Could you reproduce every entry as it stands, leaving the pictures behind?

● Saved data entries:
═══

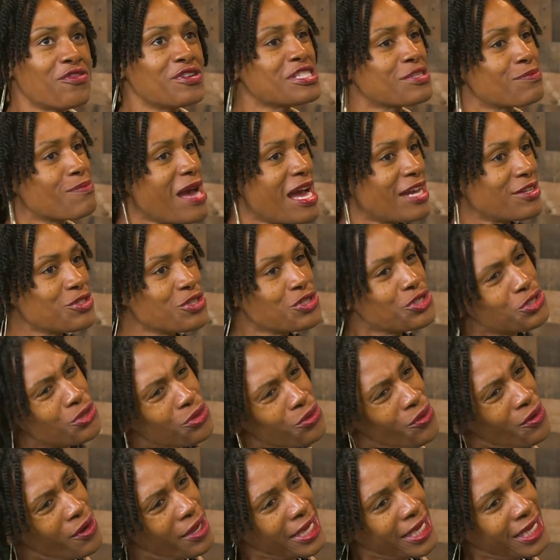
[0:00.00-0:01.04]
was my
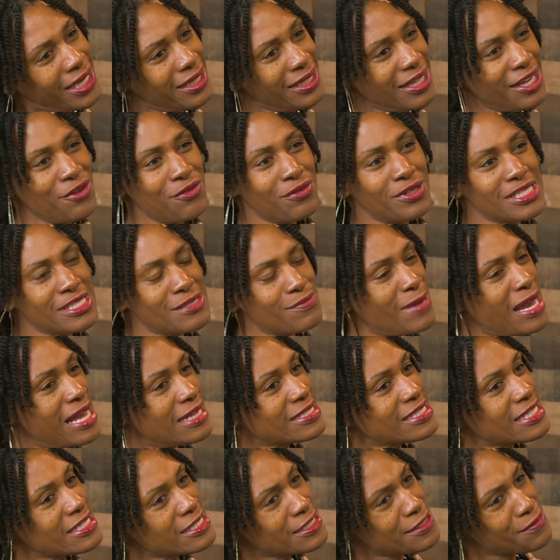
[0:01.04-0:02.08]
joy. It was my
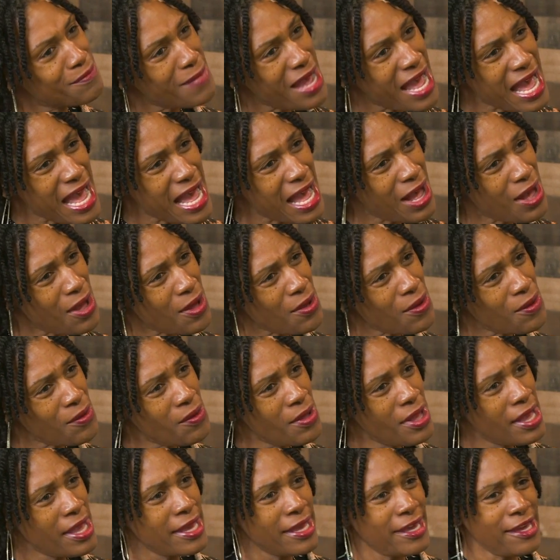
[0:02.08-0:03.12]
smile.
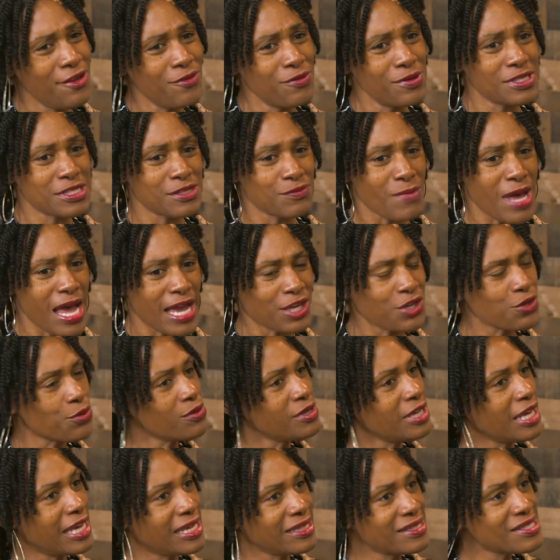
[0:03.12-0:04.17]
It was my
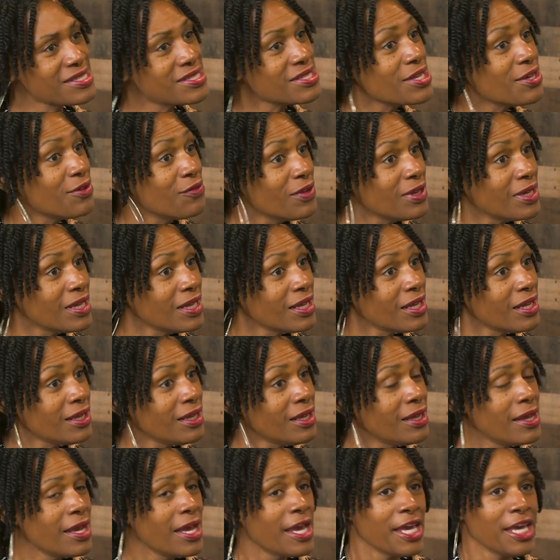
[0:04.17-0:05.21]

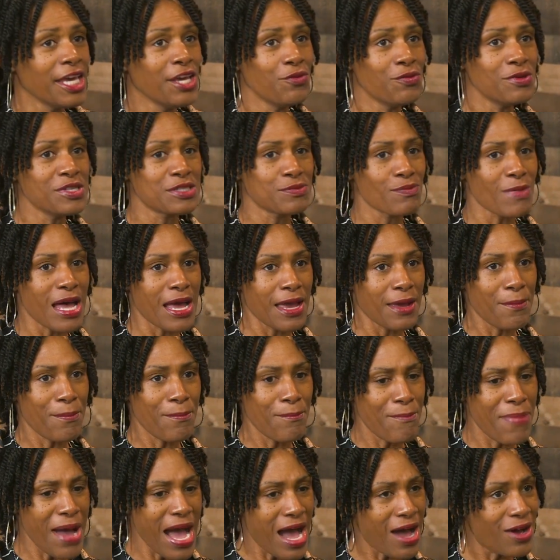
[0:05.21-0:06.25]
creativity. It was my
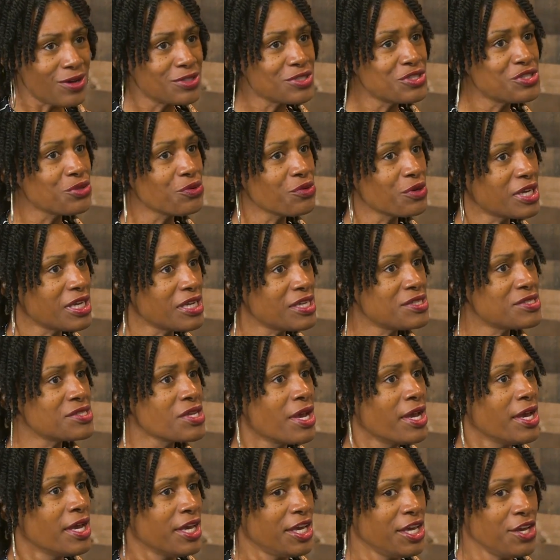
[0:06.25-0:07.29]
boundaries.
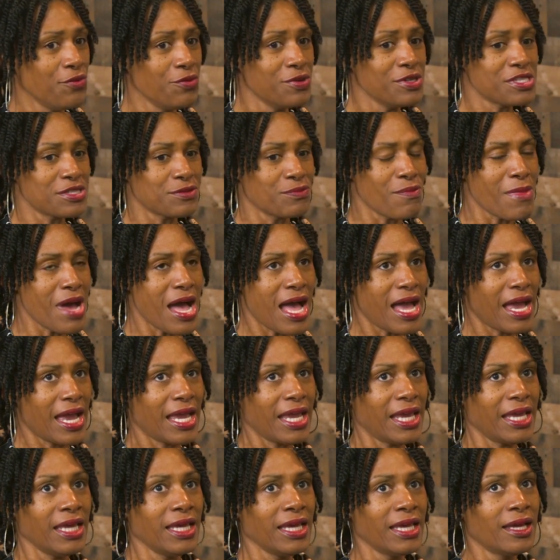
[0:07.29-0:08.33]
It was
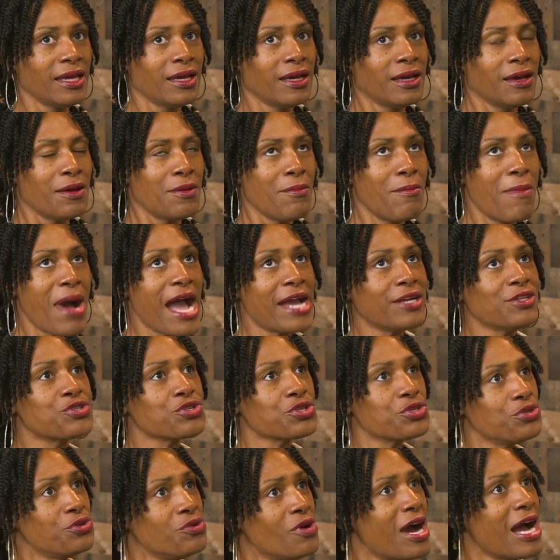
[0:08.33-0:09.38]
my
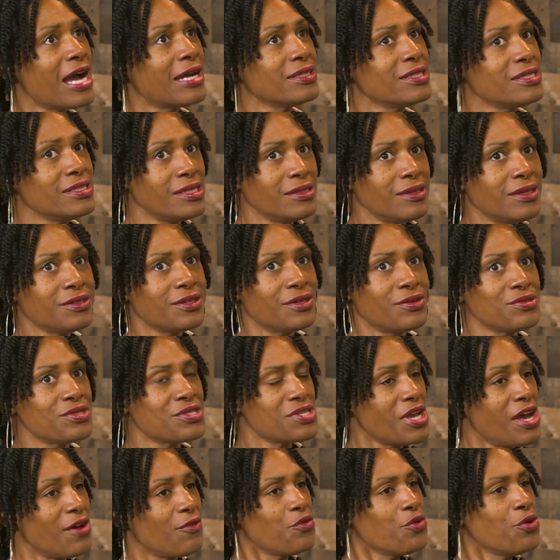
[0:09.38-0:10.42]
true identical
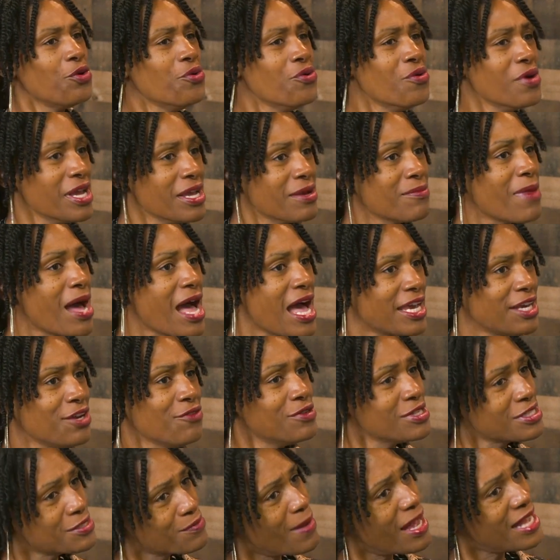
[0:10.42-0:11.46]
self. Who am I? It
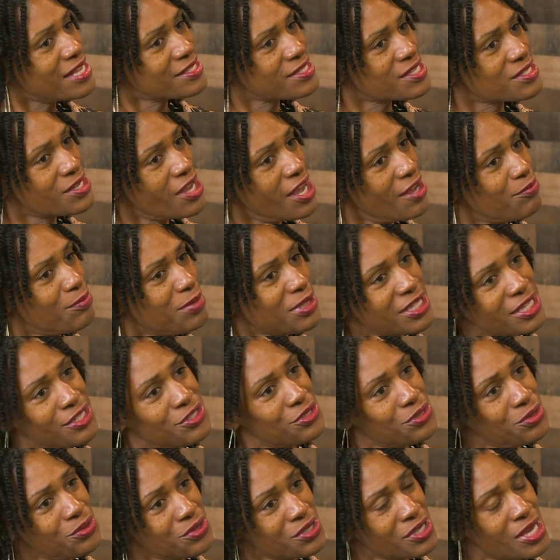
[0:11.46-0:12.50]
was my stuff.
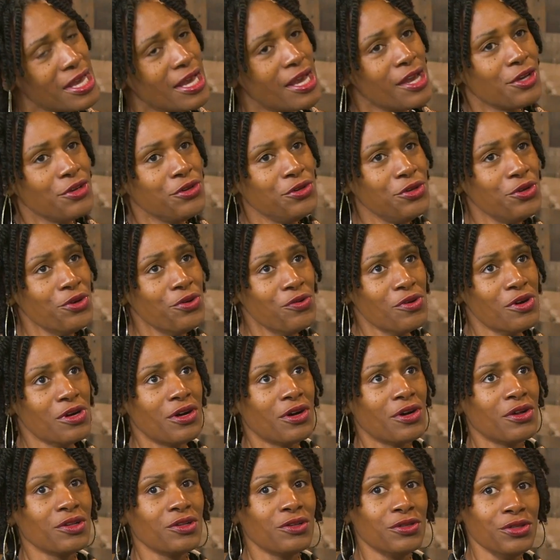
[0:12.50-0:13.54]
Because you
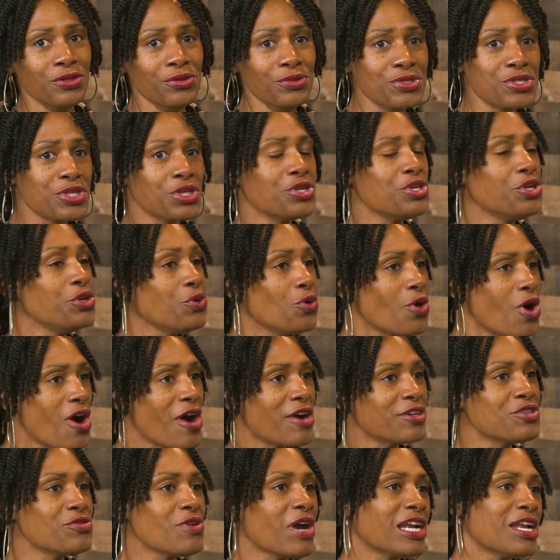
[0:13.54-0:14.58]
will lose who you
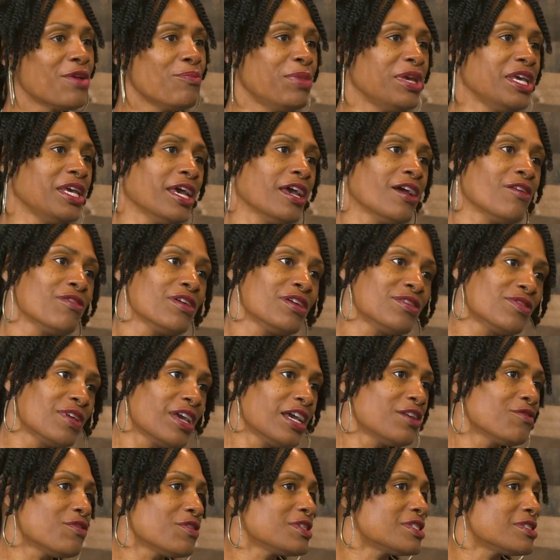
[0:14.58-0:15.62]
are trying to be
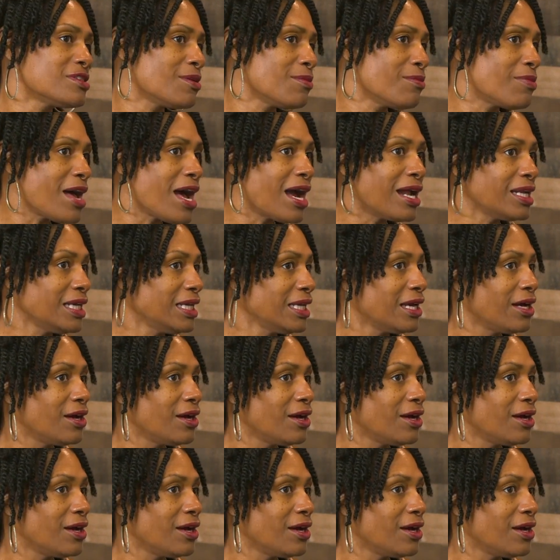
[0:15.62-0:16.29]
everything for somebody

═══

● Result for this task:
[0:00.00-0:01.04]
was my
[0:01.04-0:02.08]
joy. It was my
[0:02.08-0:03.12]
smile.
[0:03.12-0:04.17]
It was my
[0:04.17-0:05.21]

[0:05.21-0:06.25]
creativity. It was my
[0:06.25-0:07.29]
boundaries.
[0:07.29-0:08.33]
It was
[0:08.33-0:09.38]
my
[0:09.38-0:10.42]
true identical
[0:10.42-0:11.46]
self. Who am I? It
[0:11.46-0:12.50]
was my stuff.
[0:12.50-0:13.54]
Because you
[0:13.54-0:14.58]
will lose who you
[0:14.58-0:15.62]
are trying to be
[0:15.62-0:16.29]
everything for somebody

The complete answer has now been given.